The one thing I wish I’d done better in my 20s would be retirement saving. Now that I’m staring 60 in the face, the wisdom of an earlier start is clear. While I agree with Tonya’s comment about the vagaries of youth, just because they don’t listen doesn’t mean we stop telling them.
This is great advice! I think the “freeze your lifestyle” concept is very important. College grads know how to live like students. Keep living like a student once you’re working and you’ve tapped into living below your means – the best foundation for gaining financial stability and growing wealth. I’m sending this to my daughter – who just started her first grown up job 🙂
These are awesome tips! I was told to continue living on a college student budget after graduating. Student loans will really continue to haunt you no matter your financial situation so taking care of them as soon as possible is really the key to living a little easier moving forward. Of course always having a few months expenses tucked away just in case is super important too.

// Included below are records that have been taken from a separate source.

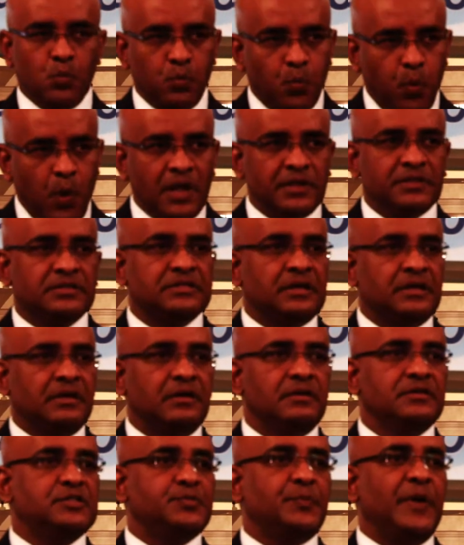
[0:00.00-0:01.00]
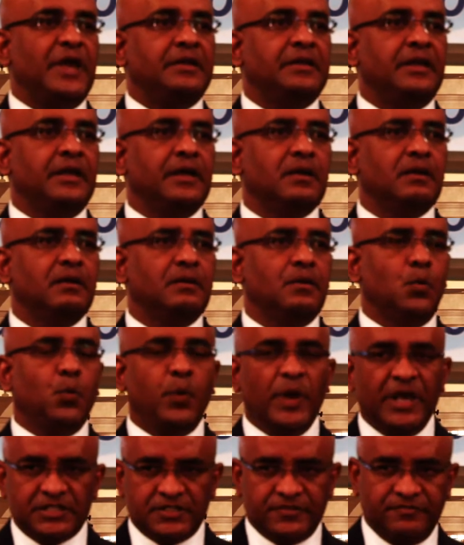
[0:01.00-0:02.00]
wanton spending,
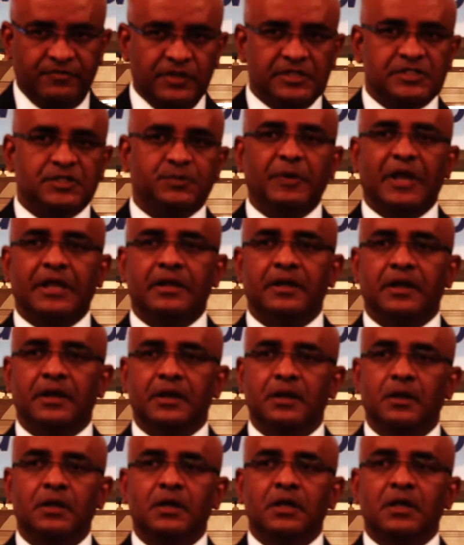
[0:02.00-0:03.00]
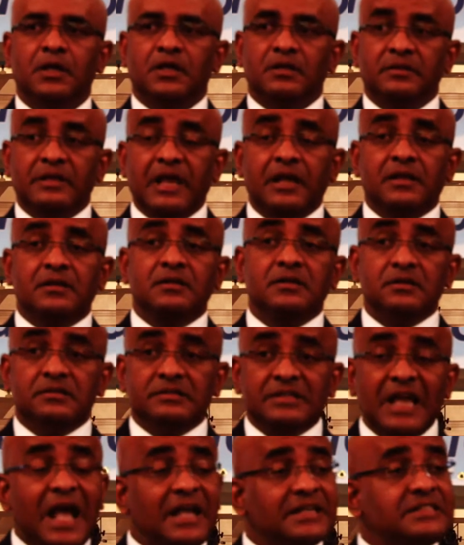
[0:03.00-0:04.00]
wasteful spending. Then
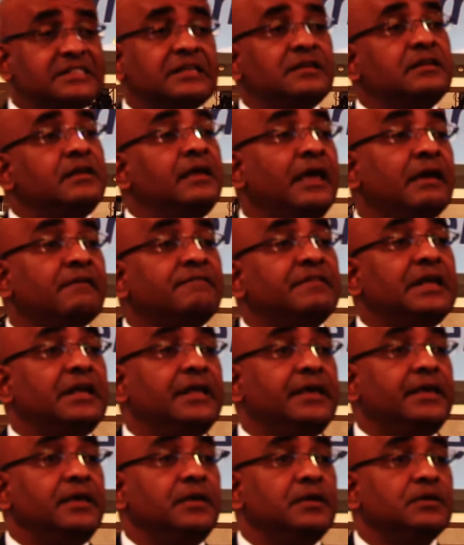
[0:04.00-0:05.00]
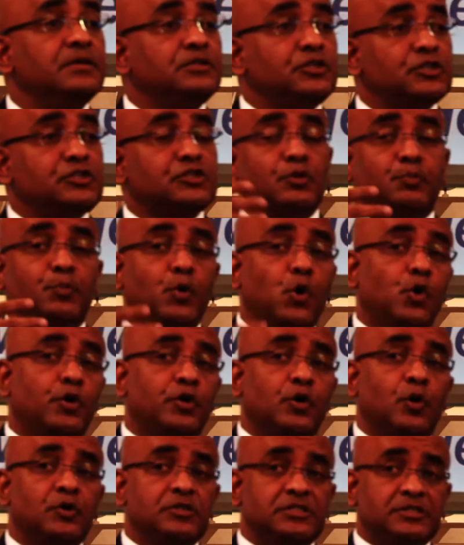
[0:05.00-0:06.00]
taxing heavily to support
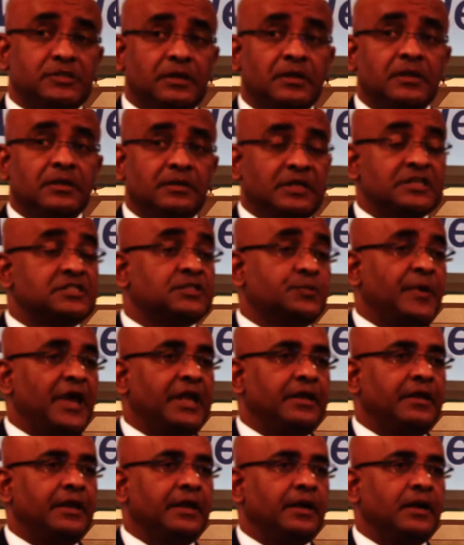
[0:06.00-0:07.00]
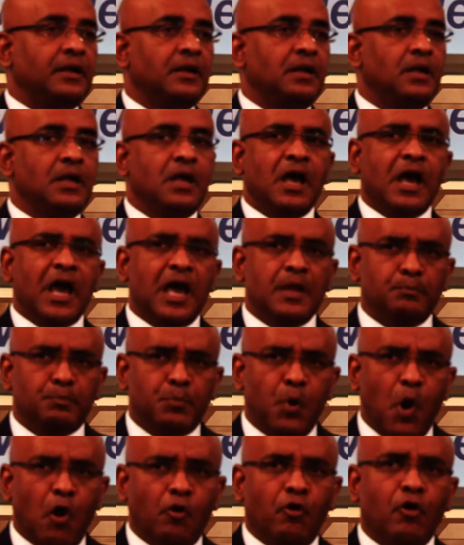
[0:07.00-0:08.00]
those the spending and
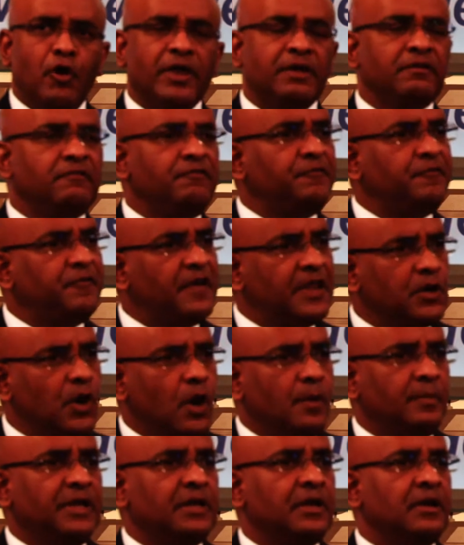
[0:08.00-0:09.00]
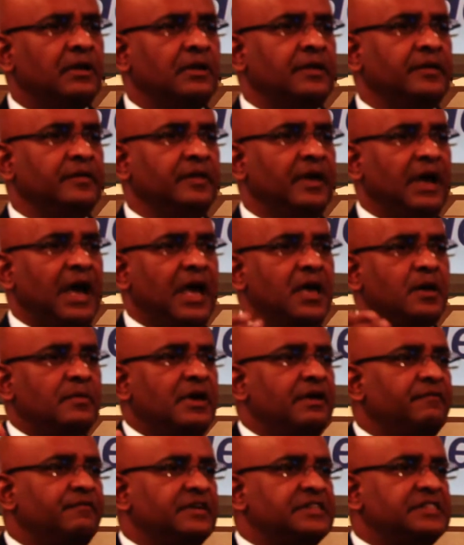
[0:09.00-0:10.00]
borrowing phenomenally. The
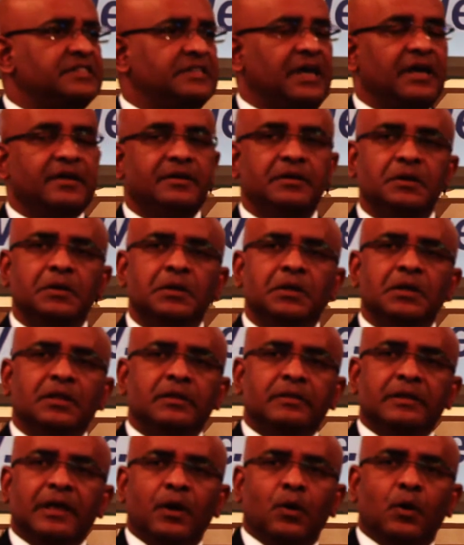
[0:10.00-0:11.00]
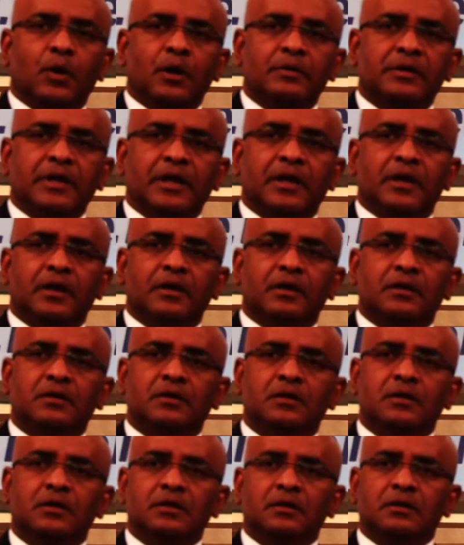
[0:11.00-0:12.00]
IMF has said the, the,
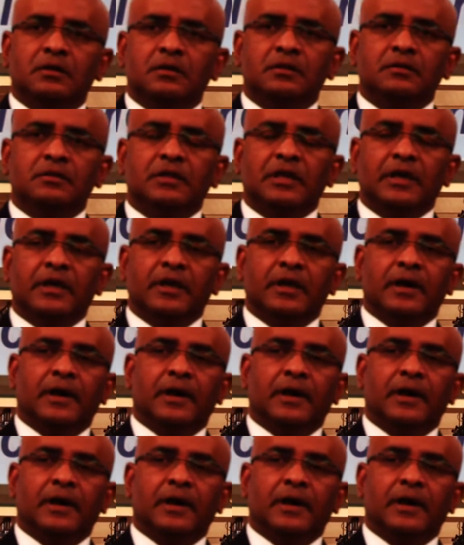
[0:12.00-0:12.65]
the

Now hang on, shouldn’t #3 be #1? Or maybe #5 should be #1. I’d think it’d be wise to start paying down your student debt and saving for emergencies before you start donating money to charity… I mean, charities are great and everything but geez, it’s okay to put you and your finances first.
While these aren’t in a particular order, I think in many cases #1-3 could be done simultaneously. That might mean each one is slowed down a bit, and giving is less than your end goal, but I find it’s worth setting the habit because it’s easy for “later on” to never come.